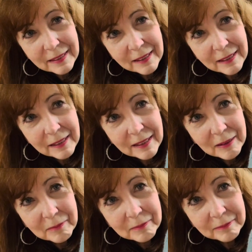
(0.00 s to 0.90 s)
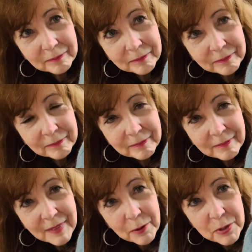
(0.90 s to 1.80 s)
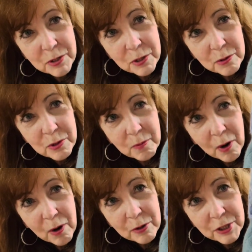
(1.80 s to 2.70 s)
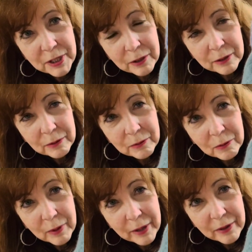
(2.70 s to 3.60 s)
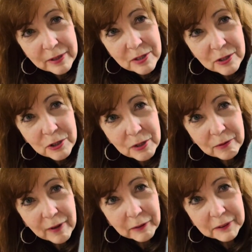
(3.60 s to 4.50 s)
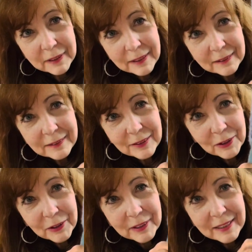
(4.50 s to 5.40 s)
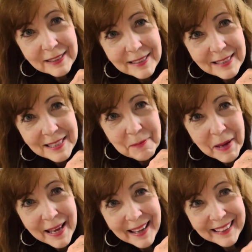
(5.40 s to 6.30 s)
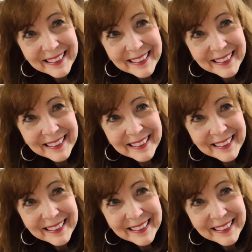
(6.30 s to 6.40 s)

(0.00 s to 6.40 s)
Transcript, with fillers: um, it was too small. She couldn't wear it, so she felted it and turned it into this bag.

• • • • • • •

Send back every line of the listing exactly. Omit the images.

→ **Response**
(0.00 s to 0.90 s)
(0.90 s to 1.80 s)
(1.80 s to 2.70 s)
(2.70 s to 3.60 s)
(3.60 s to 4.50 s)
(4.50 s to 5.40 s)
(5.40 s to 6.30 s)
(6.30 s to 6.40 s)

(0.00 s to 6.40 s)
Transcript, with fillers: um, it was too small. She couldn't wear it, so she felted it and turned it into this bag.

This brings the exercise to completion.